PARIS — Swatch Group and PVH Corp. have decided to end their watch licensing agreement for the Calvin Klein brand after more than two decades, reflecting sector upheaval as mid-priced timepieces struggle to compete with smartwatches.
“After more than 22 years of exclusive licensing collaboration, Swatch Group has decided to let the licensing agreement with Calvin Klein end at its date of expiration,” Swatch Group said on Tuesday. It said the contract was due to end “in the near future,” without providing an exact date.
“The decision has been taken due to the recent turbulence and uncertainties at the management level of Calvin Klein Inc., New York,” Swatch Group added, without elaborating.
In a separate statement, Calvin Klein parent company PVH Corp. said the brand had been evaluating its watch and jewelry license over the past few years as the category had failed to deliver the desired growth under Swatch Group’s direction.
“Calvin Klein and Swatch Group have agreed to end the relationship after 22 years, as both partners believe that they have been unable to achieve the maximum potential in key markets. Calvin Klein is currently evaluating the best possible partner for the future and will announce its partner in due course,” the U.S. company said.
The announcements confirmed a report in July in Swiss trade paper Business Montres, which said the license would be picked up by Movado Group, whose brands include Tommy Hilfiger, Hugo Boss, Coach and Lacoste. Officials at Movado were not immediately available to comment on the report.
“We are very optimistic about the potential growth the watch and jewelry category holds for us,” said John Van Glahn, president licensing at Calvin Klein. “We are confident that with the right partner in place we will be able to strengthen this category, as well as our overall lifestyle business.”
Over the past year, Calvin Klein has shuttered its Manhattan flagship at 654 Madison Avenue, closed its Milan office and exited the Collections business. The company embarked on a new digital-first strategy, but earlier this month, the executive charged with driving that strategy left the brand. Marie Gulin-Merle, chief marketing officer of Calvin Klein Inc. and chief digital officer of PVH Corp., had been with the company since May 2018.
After Raf Simons abruptly exited Calvin Klein as chief creative officer in December 2018, Gulin-Merle was charged with creating a high-wattage “halo effect” to drive sales of jeans and underwear, without having the advantage of a high-profile designer or a designer collection.
Swatch Group, the world’s biggest watchmaker, has seen its sales come under pressure from political turmoil in Hong Kong, the number-one market for Swiss timepieces, and a crackdown on gray market dealers that it estimated cost it “in the triple-digit-millions” in lost revenues in the first half.

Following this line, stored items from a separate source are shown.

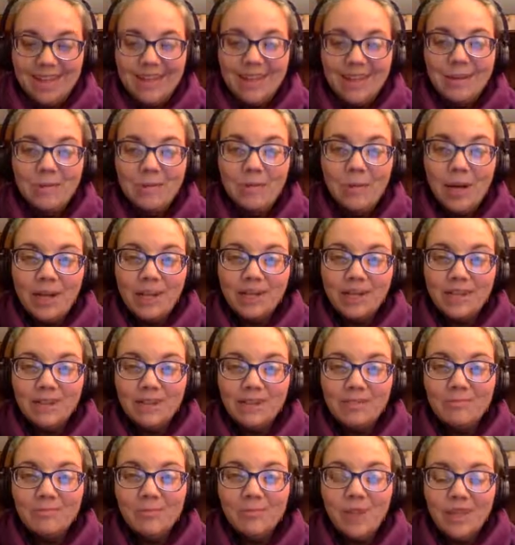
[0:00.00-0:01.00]

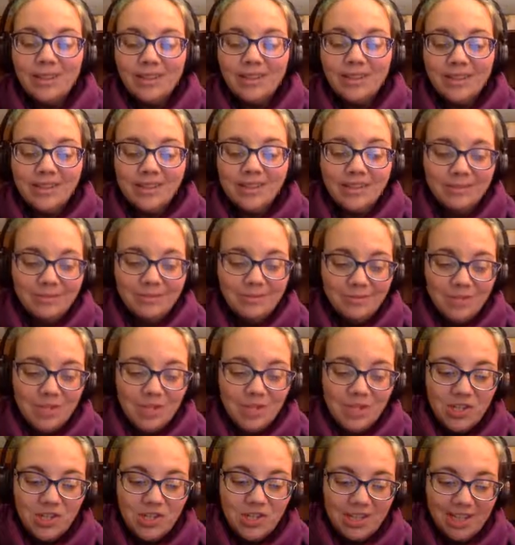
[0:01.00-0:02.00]
Welcome.
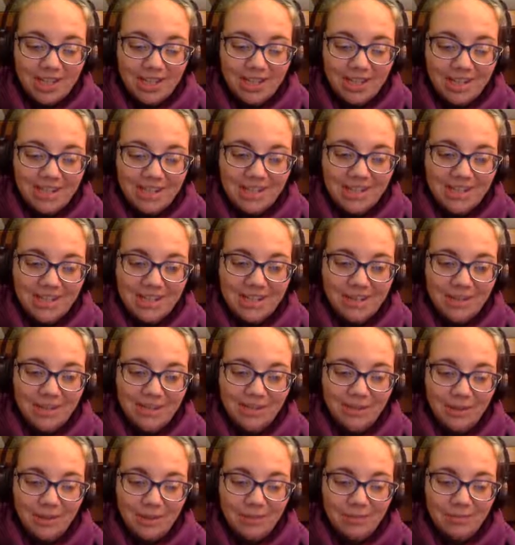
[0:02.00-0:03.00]
Just checking to see if
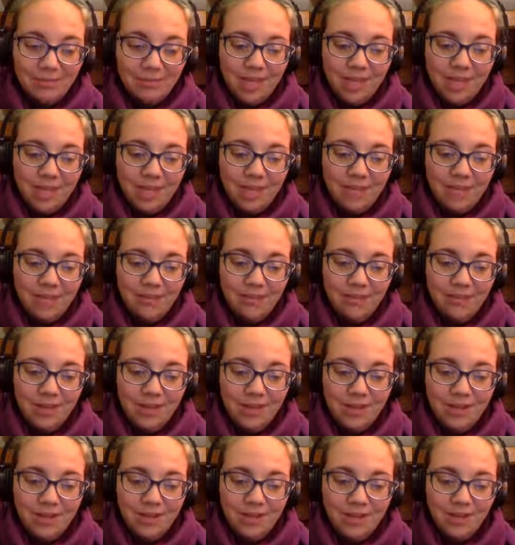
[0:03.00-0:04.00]
I'm live
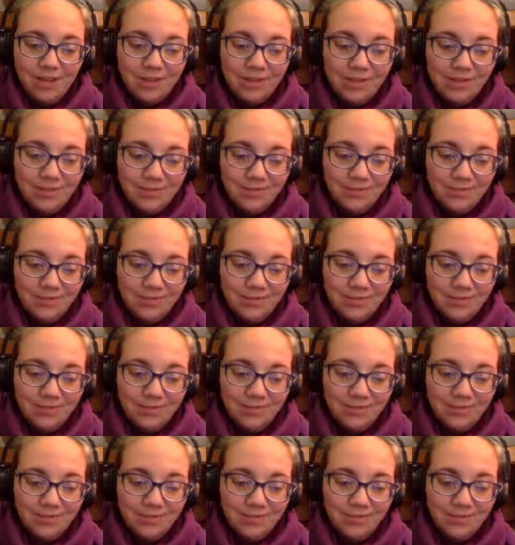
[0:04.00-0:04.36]
here.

The group, which produces timepieces ranging from diamond-encrusted Harry Winston creations to plastic Swatch watches, said revenues fell 4.4 percent in the first six months of the year, and net profit was down 11.3 percent year-on-year, prompting it to cut its workforce by 300 people.
On the upside, the company noted a “marked increase in e-commerce, especially in the middle and basic segment.” But Rogerio Fujimori, analyst at RBC Capital Markets, said increasing competition from smartwatches would require higher marketing spending to support its low- to mid-priced brands.

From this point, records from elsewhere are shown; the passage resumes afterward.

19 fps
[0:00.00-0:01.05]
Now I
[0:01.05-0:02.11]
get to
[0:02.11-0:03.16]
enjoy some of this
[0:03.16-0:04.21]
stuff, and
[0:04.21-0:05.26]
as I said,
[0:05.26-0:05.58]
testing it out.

Swiss watch exports rose 10.2 percent in September, but volumes continued to fall significantly, with a sharp decline in watches priced below 200 francs, according to the Federation of the Swiss Watch Industry. The total number of Swiss watches exported has fallen from 28.1 million in 2013 to 23.7 million in 2018, it said.
Morgan Stanley analysts Edouard Aubin and Elena Mariani said they believed Swatch Group’s license with Calvin Klein was set to expire in 2021.
“Contribution to profits was likely nil at the brand level,” they added, estimating that sales for the Calvin Klein brand fell below 200 million Swiss francs in 2018 from a peak of more than 450 million Swiss francs about 10 or 15 years ago. Swatch Group has never published specific figures regarding the Calvin Klein license.
“While the contribution of the CK brand had become negligible to the group, the decision not to renew the contract will likely lead to further operating deleverage,” the Morgan Stanley research note predicted.
“As the dominant player in the entry price segment and, being very vertically integrated, we believe that the Swatch Group is particularly exposed to declining volumes. We would expect this to be only partially offset by proactive measures taken in recent months to address costs,” it added.